«Славный постоялец. А как вы насчет ямба Некрасова — нету на него позыва?»
«Как же. Давайте-ка мне это рыданьице в голосе: загородись двойною рамою, напрасно горниц не студи, простись с надеждою упрямою и на дорогу не гляди. Кажется, дактилическую рифму я сам ему выпел, от избытка чувств, — как есть особый растяжной перебор у гитаристов. Этого Фет лишен».
«Чувствую, что тайная слабость Фета — рассудочность и подчеркивание антитез — от вас не скрылась?»
В приведенном диалоге интересно парадоксальное сопоставление музыки и поэзии, рифмы и необычного приема игры на гитаре. Набоков, известный эстет, тонко чувствует неуловимое родство и взаимосвязь двух разных видов искусства.
Богач Комаров, персонаж романа «Пнин», сын донского казака, даже на чужбине, в эмиграции, оставался любителем застолья. «Он и Серафима — его крупная и веселая москвичка-жена, носившая тибетский талисман на свисавшей к вместительному мягкому животу длинной серебряной цепочке, — время от времени закатывали русские вечера с русскими hors d'еuvres (закусками), гитарной музыкой и более или менее поддельными народными песнями, — предоставляя застенчивым аспирантам возможность изучать ритуалы «vodka-drinking» (питие водки) и иные замшелые национальные обряды…»
Примечательно: гитарная музыка на вечеринках воспринимается Набоковым как чисто русская традиция, не свойственная чопорным европейцам.

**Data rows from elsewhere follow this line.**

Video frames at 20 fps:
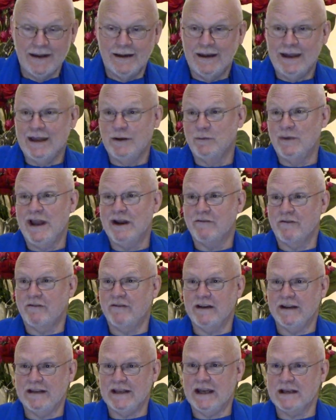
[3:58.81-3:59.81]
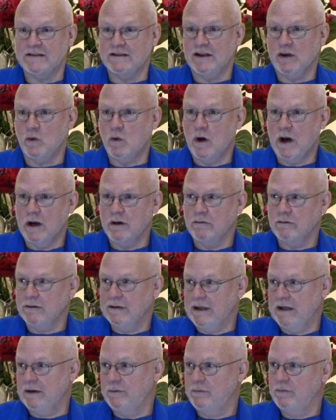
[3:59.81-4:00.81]
And we have a fantastic choir
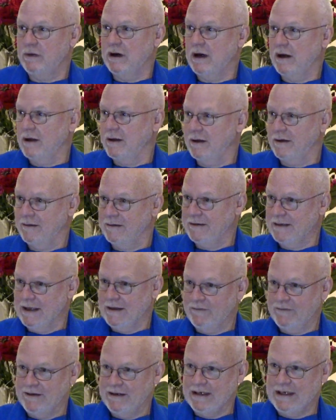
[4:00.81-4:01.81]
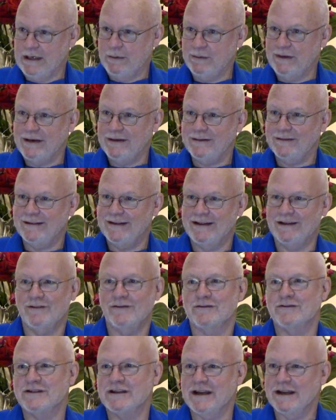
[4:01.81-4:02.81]
led by David Eby and
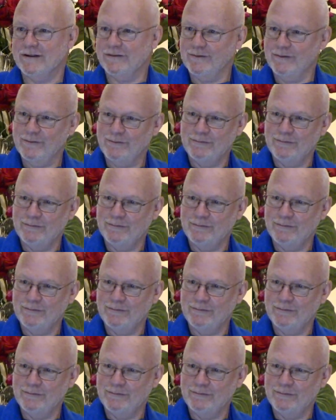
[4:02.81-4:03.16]
our chanter,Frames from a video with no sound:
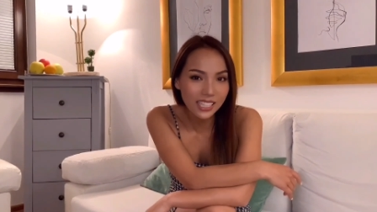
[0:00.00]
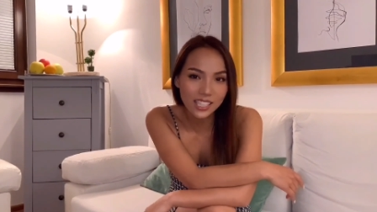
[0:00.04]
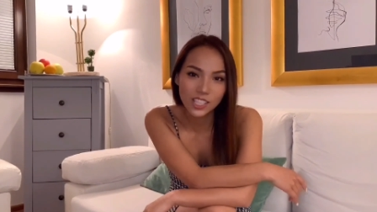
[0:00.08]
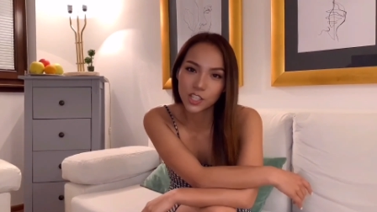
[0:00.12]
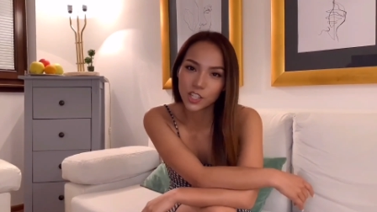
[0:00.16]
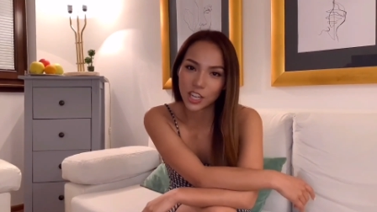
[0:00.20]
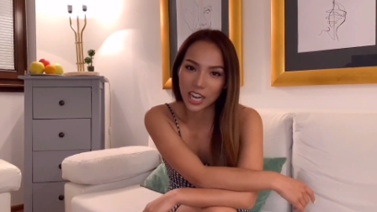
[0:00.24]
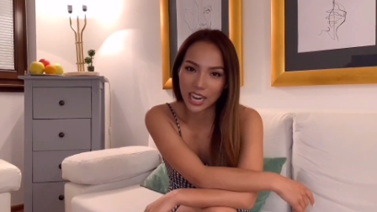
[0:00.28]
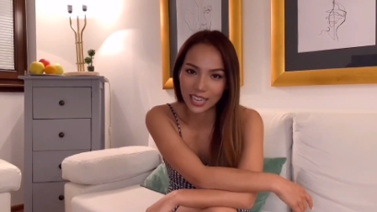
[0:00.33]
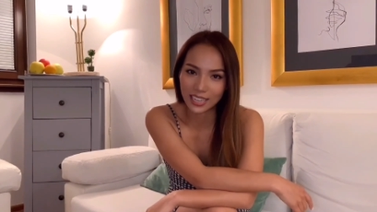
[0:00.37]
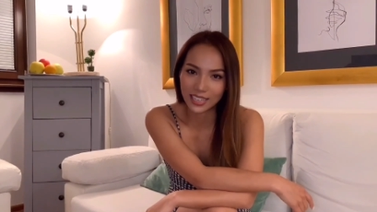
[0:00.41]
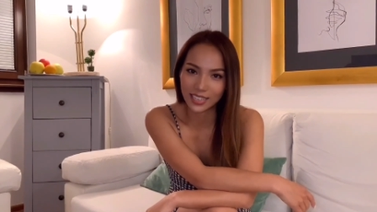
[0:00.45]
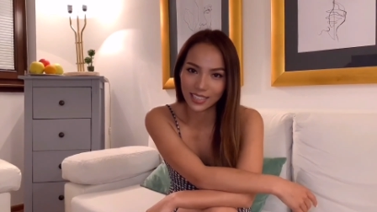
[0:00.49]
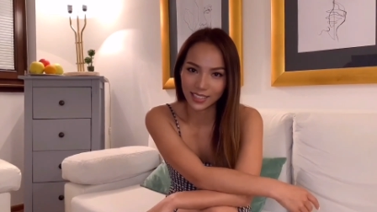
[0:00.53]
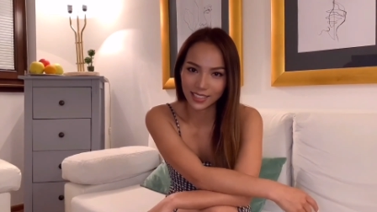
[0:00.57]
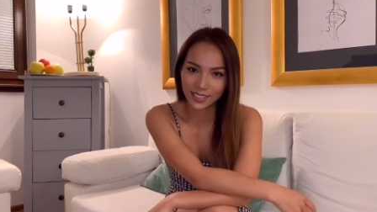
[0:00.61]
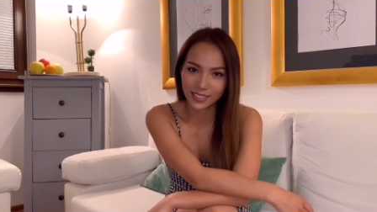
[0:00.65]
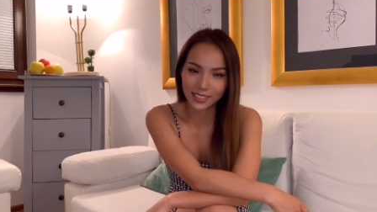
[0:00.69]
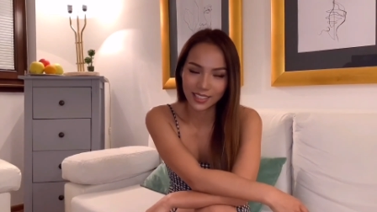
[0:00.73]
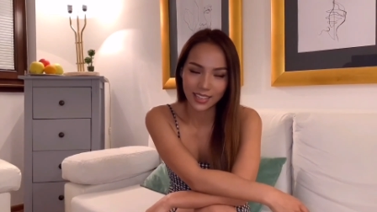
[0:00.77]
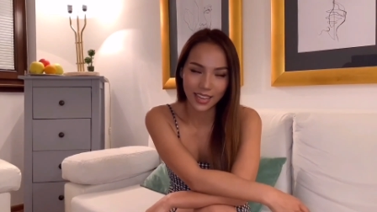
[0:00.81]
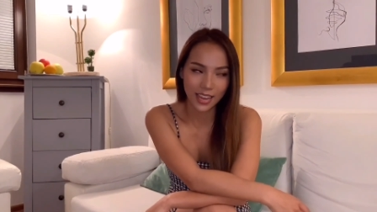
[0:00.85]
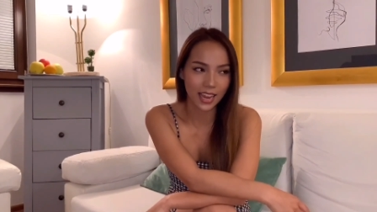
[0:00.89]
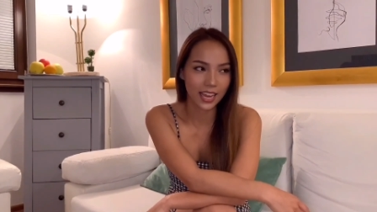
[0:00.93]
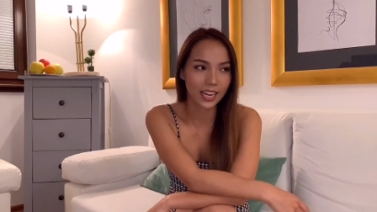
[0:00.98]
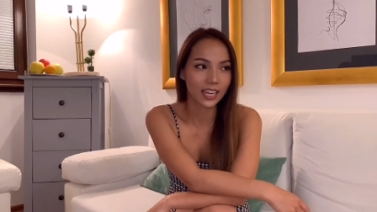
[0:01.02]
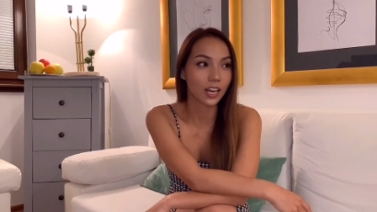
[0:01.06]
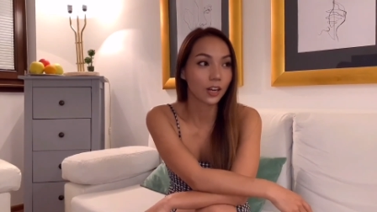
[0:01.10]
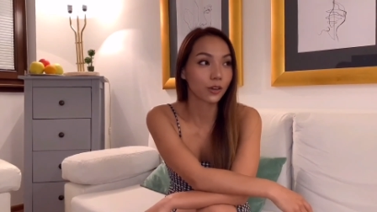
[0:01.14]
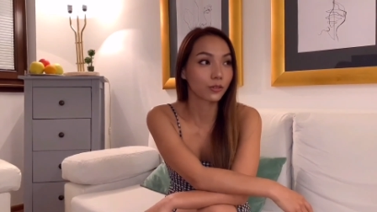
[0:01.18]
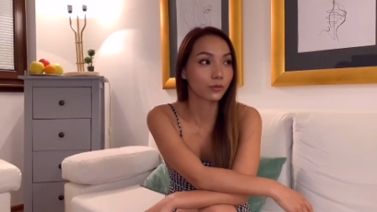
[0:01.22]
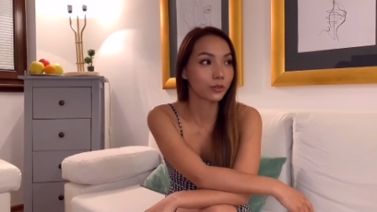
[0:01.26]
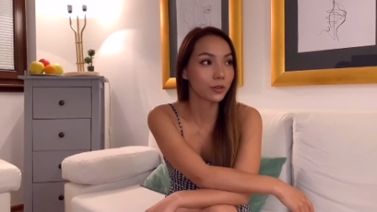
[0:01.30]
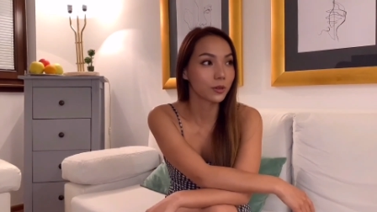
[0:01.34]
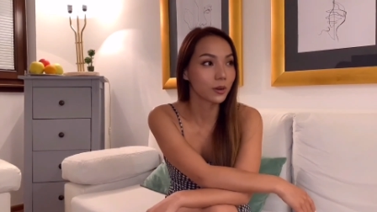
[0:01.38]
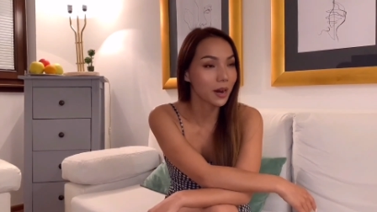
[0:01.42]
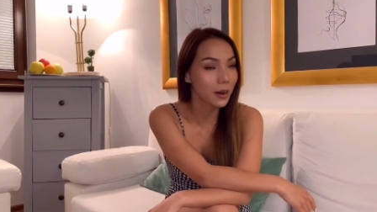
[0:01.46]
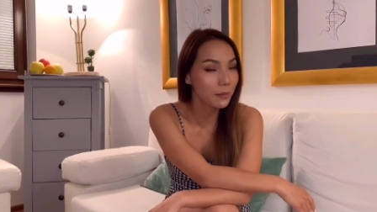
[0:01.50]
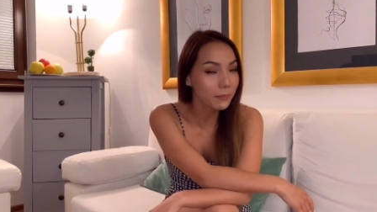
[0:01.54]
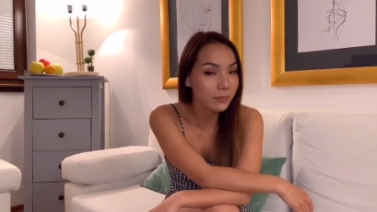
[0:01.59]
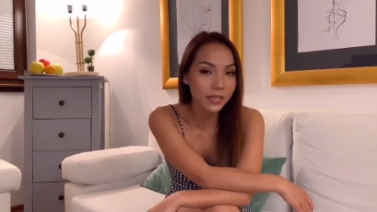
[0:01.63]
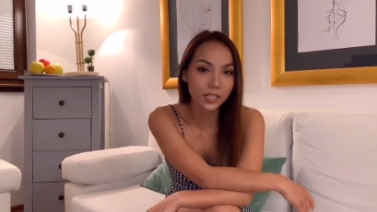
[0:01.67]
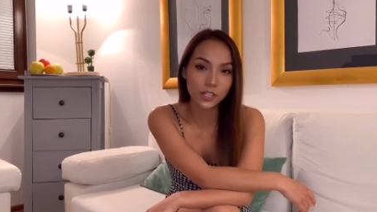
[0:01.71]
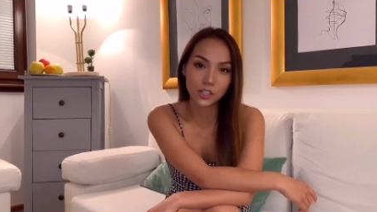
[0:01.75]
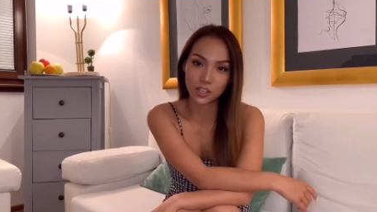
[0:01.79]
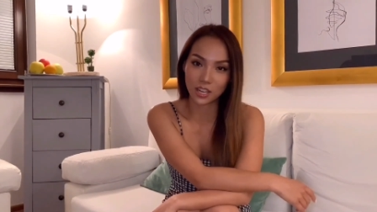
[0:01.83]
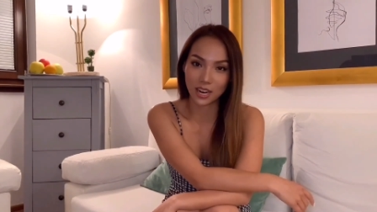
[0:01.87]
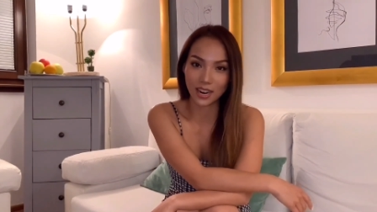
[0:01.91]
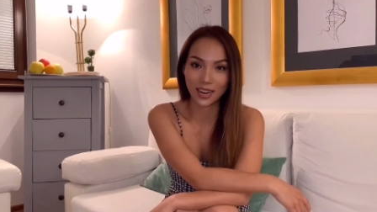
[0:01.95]
Chinese and I grew up
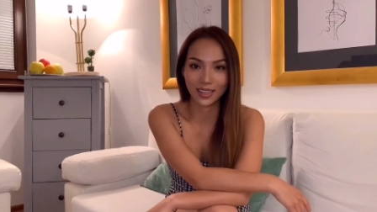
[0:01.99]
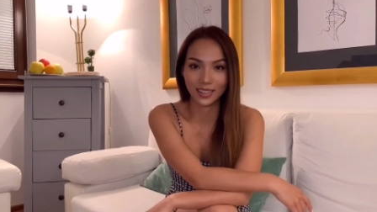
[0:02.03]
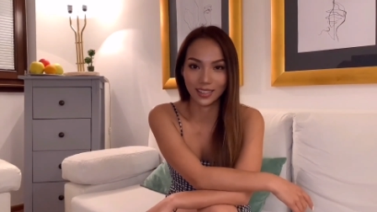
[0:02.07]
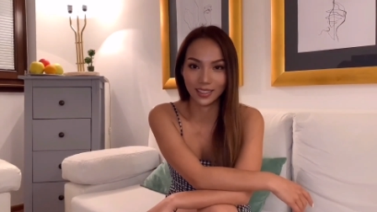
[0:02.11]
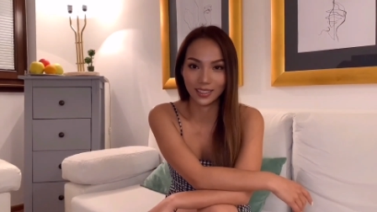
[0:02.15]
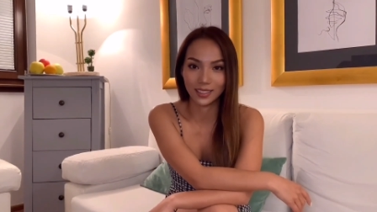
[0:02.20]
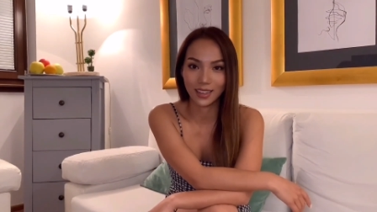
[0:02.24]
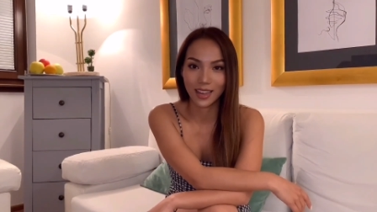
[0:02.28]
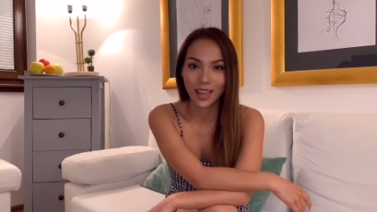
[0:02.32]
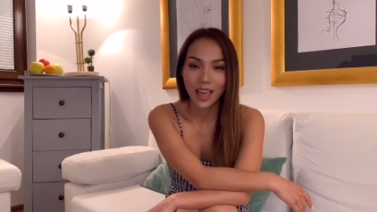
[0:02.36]
in China.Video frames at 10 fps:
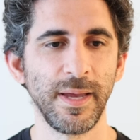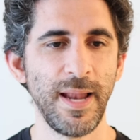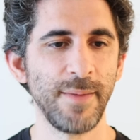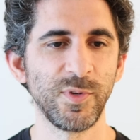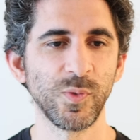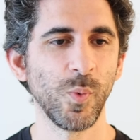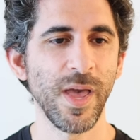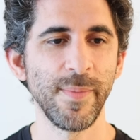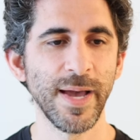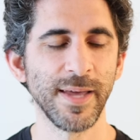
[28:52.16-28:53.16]
and I'm just
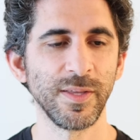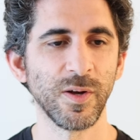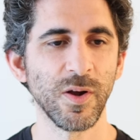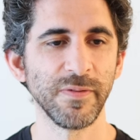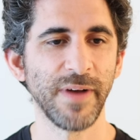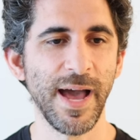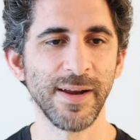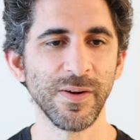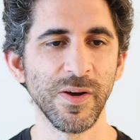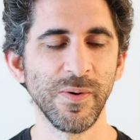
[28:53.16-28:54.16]
way behind the curve, I
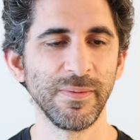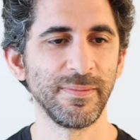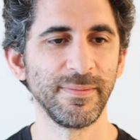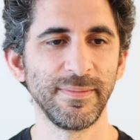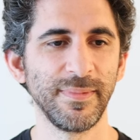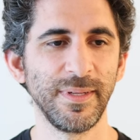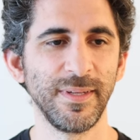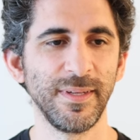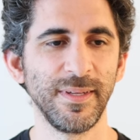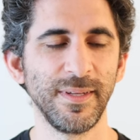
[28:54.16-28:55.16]
don't know.
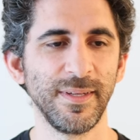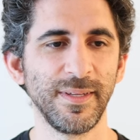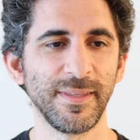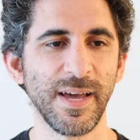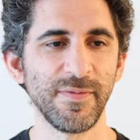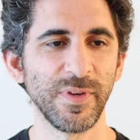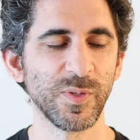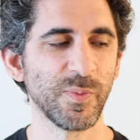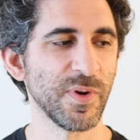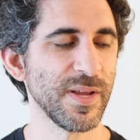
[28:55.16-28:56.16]
That
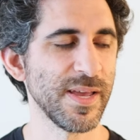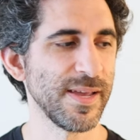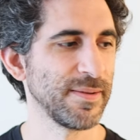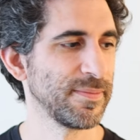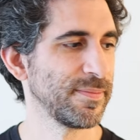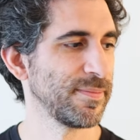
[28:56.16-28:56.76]
feels pretty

Одна из героинь романа «Подвиг» стояла особняком в дамской компании, чем и привлекла внимание гимназиста Мартына, только что покинувшего с матерью Россию. «Ей было двадцать пять лет, ее звали Аллой, она писала стихи, — три вещи, которые, казалось бы, не могут не сделать женщину пленительной. Ее любимыми поэтами были Поль Жеральди и Виктор Гофман; ее же собственные стихи, такие звучные, такие пряные, всегда обращались к мужчине на вы и сверкали красными, как кровь, рубинами… По ней томился один из великих князей; в продолжение месяца докучал ей телефонными звонками Распутин. И она иногда говорила, что ее жизнь только легкий дым папиросы Режи, надушенной амброй.
Всего этого Мартын совершенно не понял. Стихами ее он был несколько озадачен. Когда он сказал, что Константинополь вовсе не аметистовый, Алла возразила, что он лишен поэтического воображения, и, по приезде в Афины, подарила ему «Песни Билитис», дешевое издание, иллюстрированное фигурами голых подростков… Вместо всяких французских Билитис, петербургских белых, гитарных ночей, грешных сонетов в пять дактилических строф, он ухитрился найти в этой даме с трудноусваиваемым именем совсем другое, совсем другое».
Замечательная метафора «петербургские белые гитарные ночи» хорошо передает атмосферу, в какой жили до революции представители серебряного века русской словесности.
У Владимира Набокова был редкостный дар — умение нарисовать одной фразой портрет персонажа. Возьмем, скажем, такой фрагмент из романа «Подвиг»: «Другие Сонины знакомые, как, например, веселый зубастый Каллистратов, бывший офицер, теперь занимавшийся автомобильным извозом, или милая, белая, полногрудая Веретенникова, игравшая на гитаре и певшая звучным контральто «Есть на Волге утес», или молодой Иоголевичъ, умный, ехидный, малоразговорчивый юноша в роговых очках, читавший Пруста и Джойса, были куда проще Бубнова».
Эти герои невольно встают перед нами как живые: отставной поручик, близорукий студент и русская барышня со своей сердечной любимицей-гитарой.
Вчитываясь в одно из последних стихотворений Владимира Набокова, находим строки сладостной ностальгии: «Сорок три или четыре года / ты уже не вспоминалась мне: / вдруг, без повода, без перехода, / посетила ты меня во сне. / Мне, которому претит сегодня / каждая подробность жизни той, / самовольно вкрадчивая сводня / встречу приготовила с тобой. / Но хотя, опять возясь с гитарой, / ты опять «молодушкой была», / не терзать взялась ты мукой старой, / а лишь рассказать, что умерла». (Стихотворение «Сорок три или четыре года»)
Нельзя не заметить в этих строках мотивы, родственные поэзии Федерико Гарсиа Лорки, у которого гитара частенько навевает мысли о смерти.